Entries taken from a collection
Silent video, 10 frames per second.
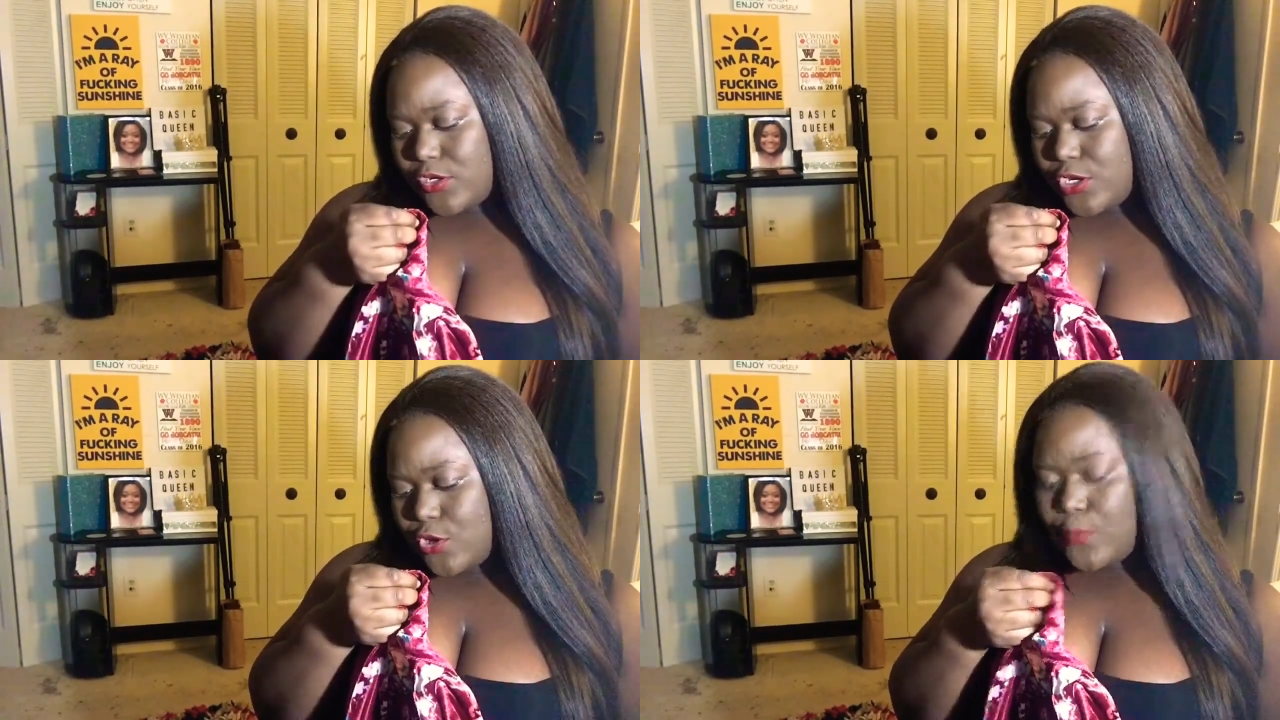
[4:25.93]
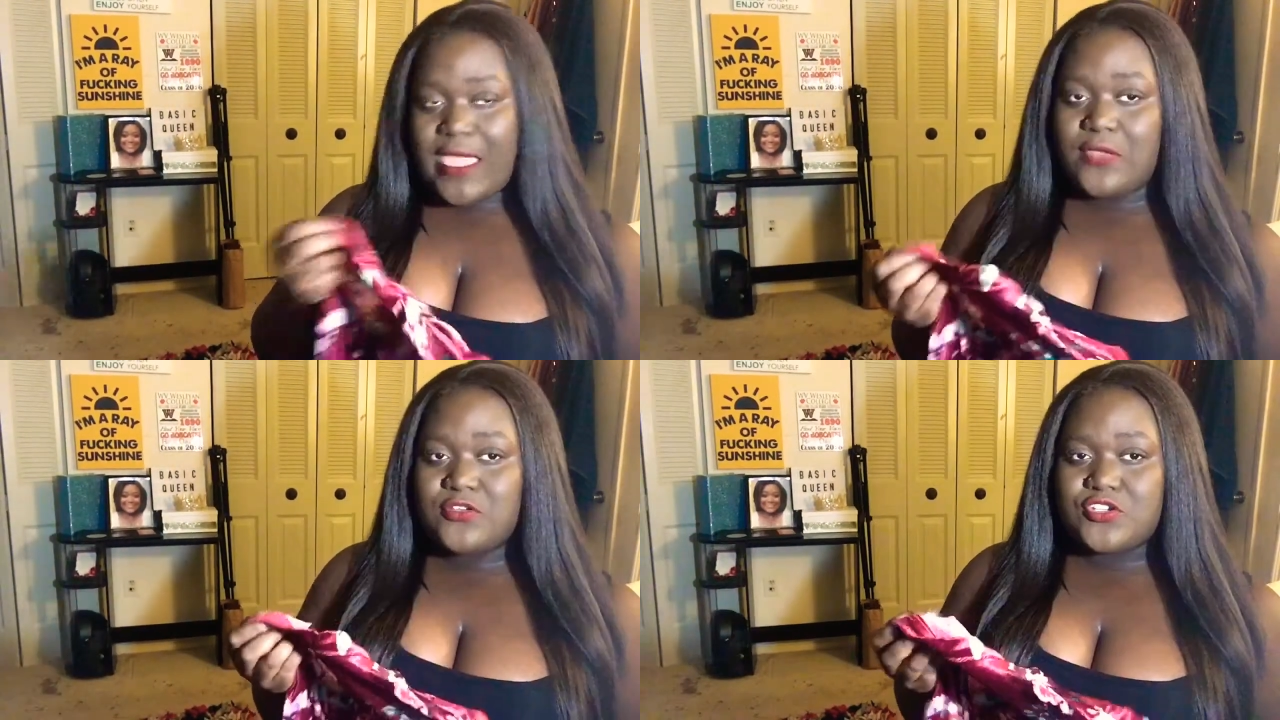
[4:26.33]
no
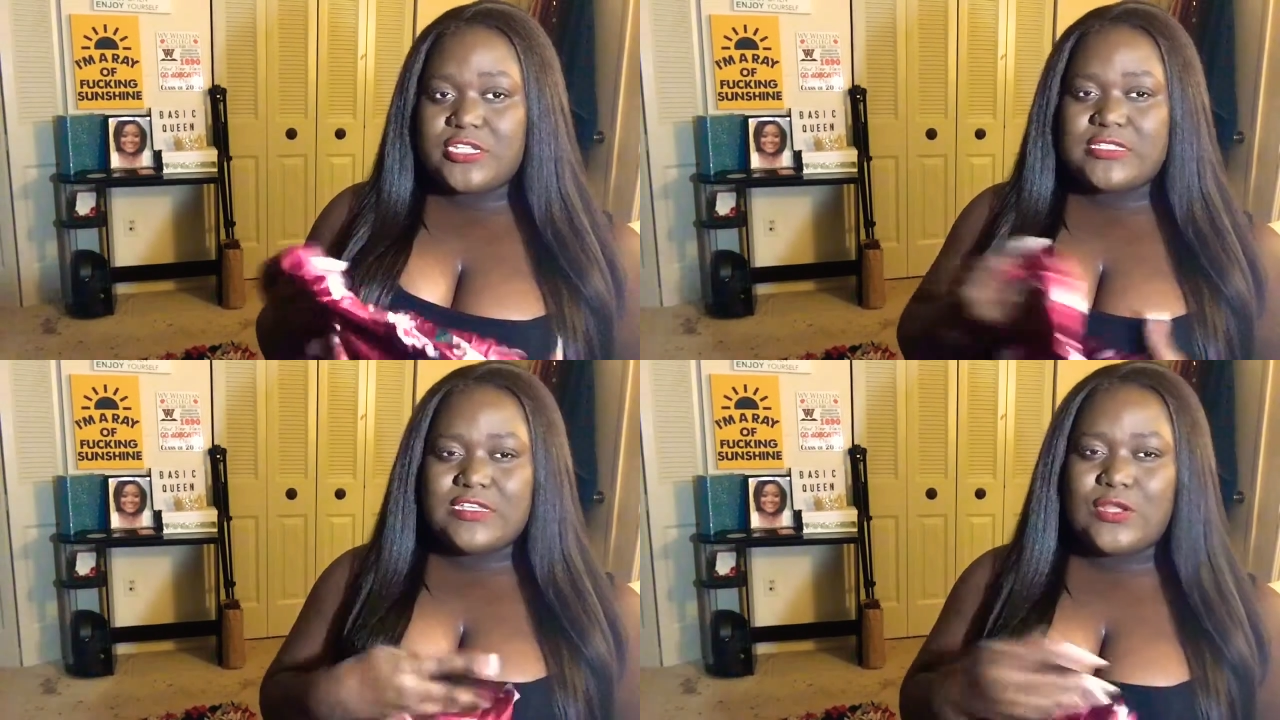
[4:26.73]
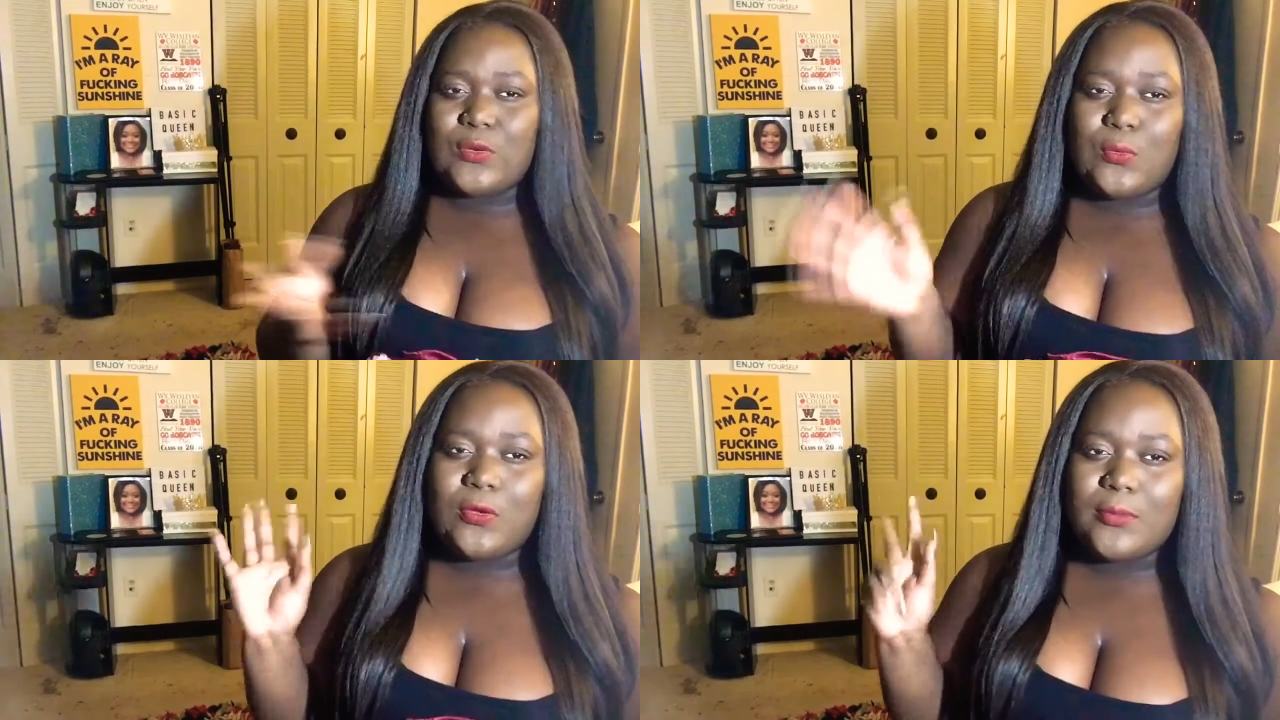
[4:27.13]
boundaries you
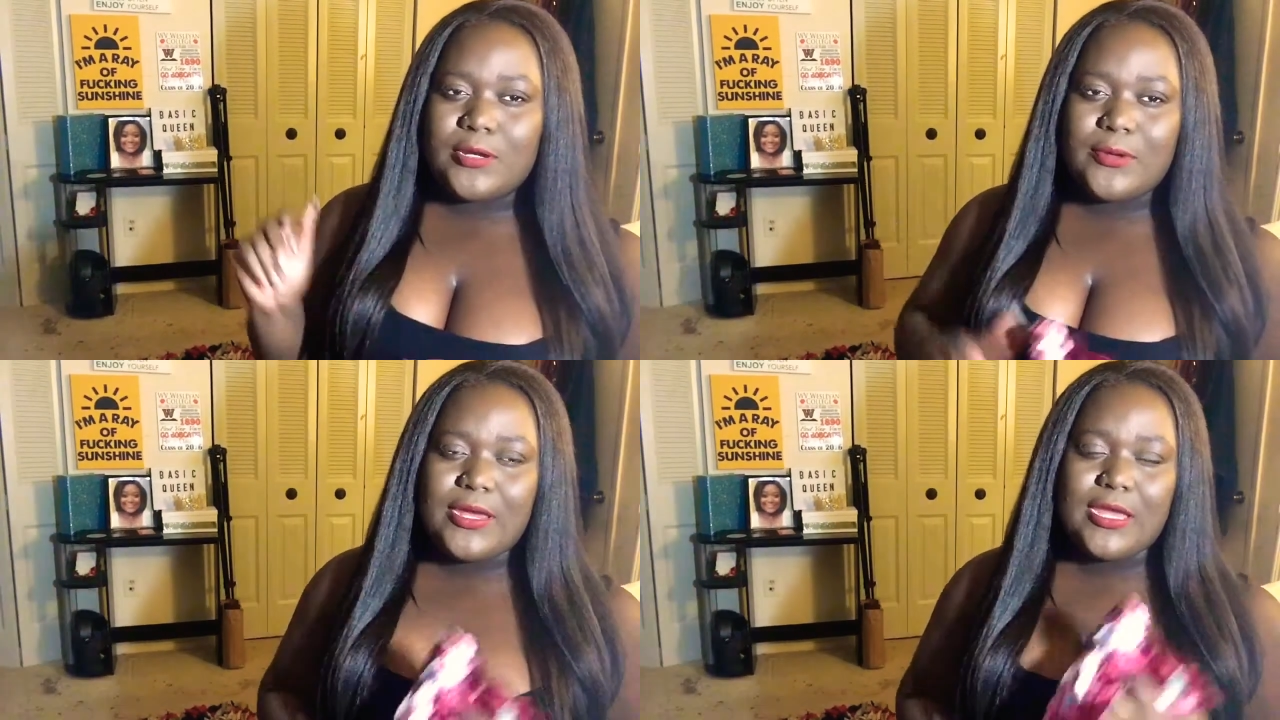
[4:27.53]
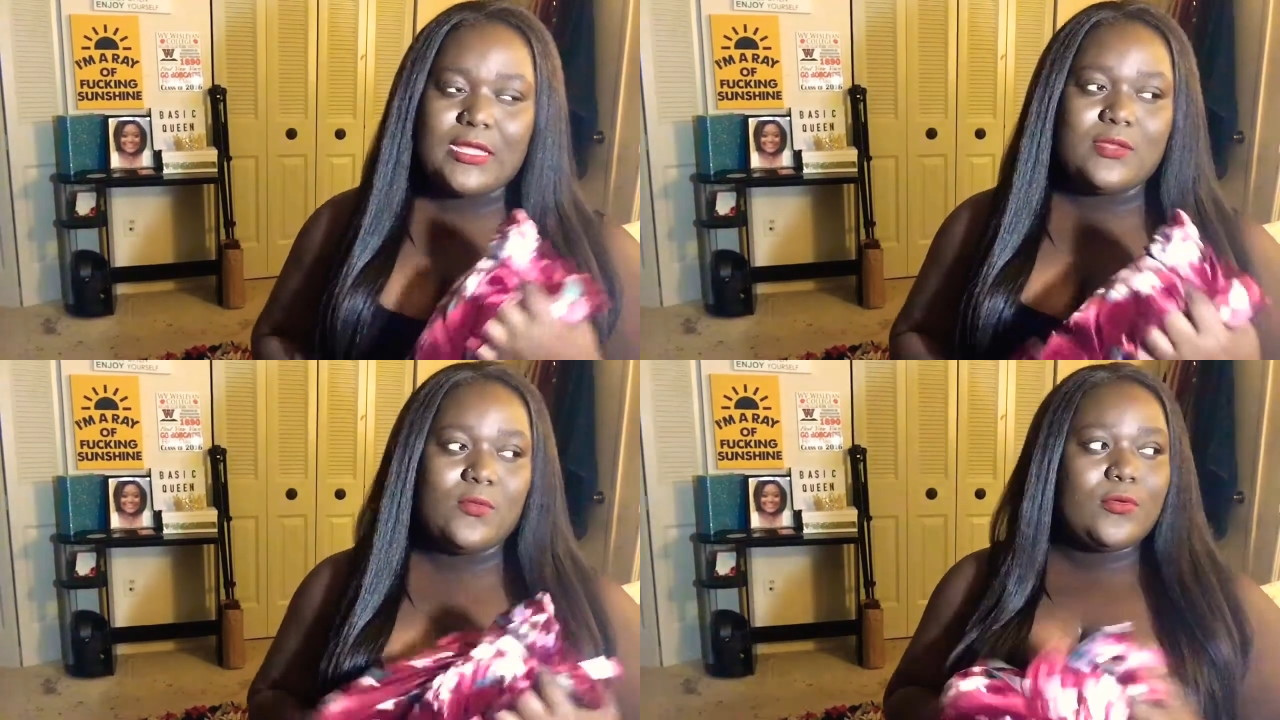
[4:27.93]
know walmart
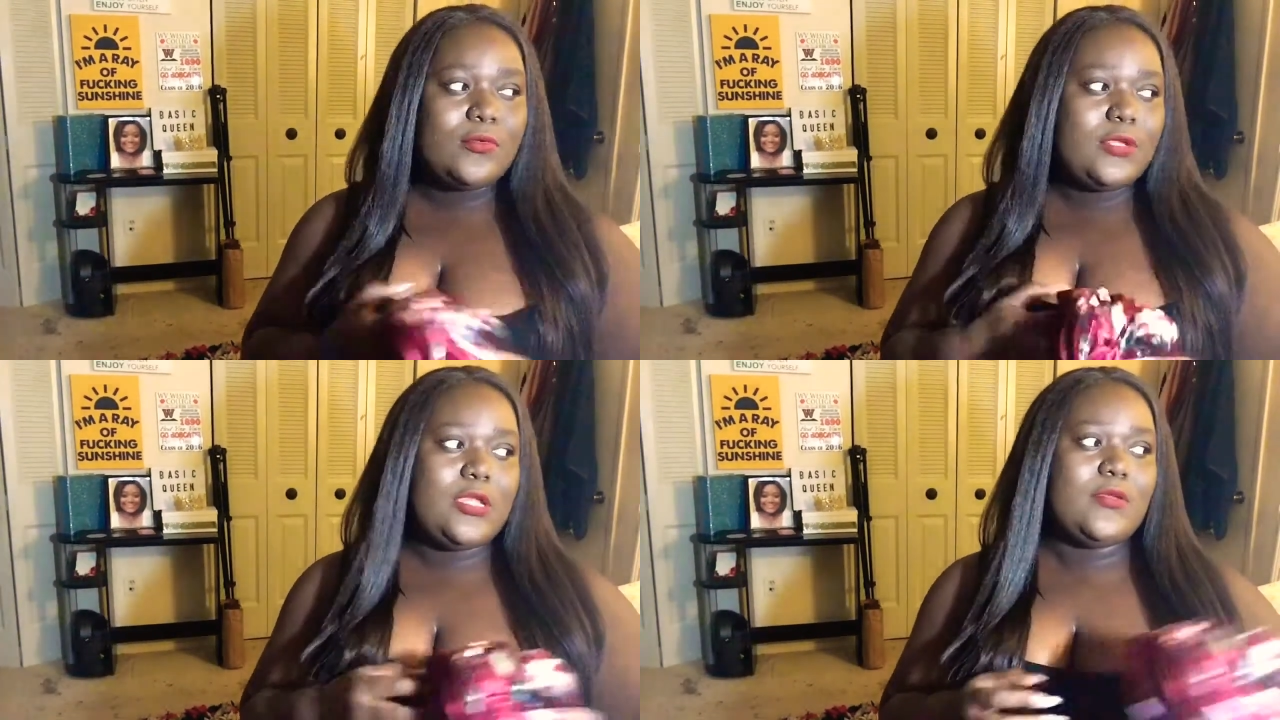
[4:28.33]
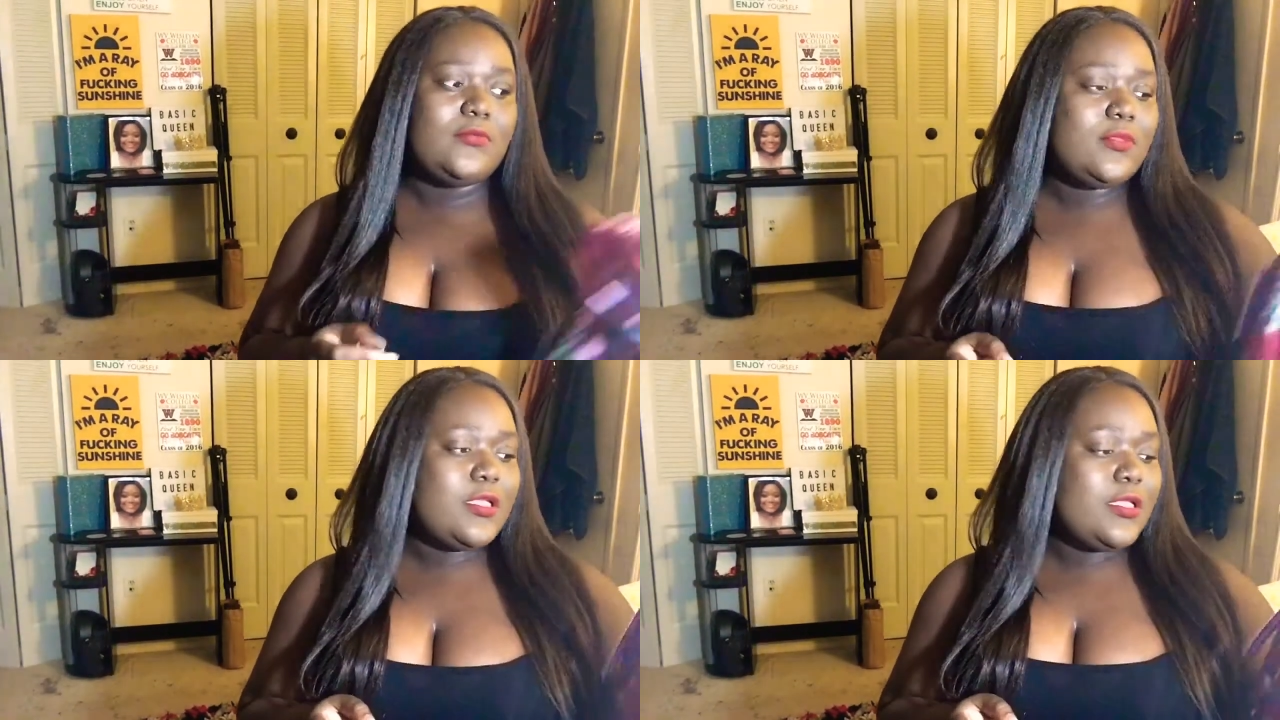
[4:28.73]
brand you know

Directions for this task: Omitting the pictures, repeat all entries exactly.

Exercise output:
Silent video, 10 frames per second.
[4:25.93]
[4:26.33]
no
[4:26.73]
[4:27.13]
boundaries you
[4:27.53]
[4:27.93]
know walmart
[4:28.33]
[4:28.73]
brand you know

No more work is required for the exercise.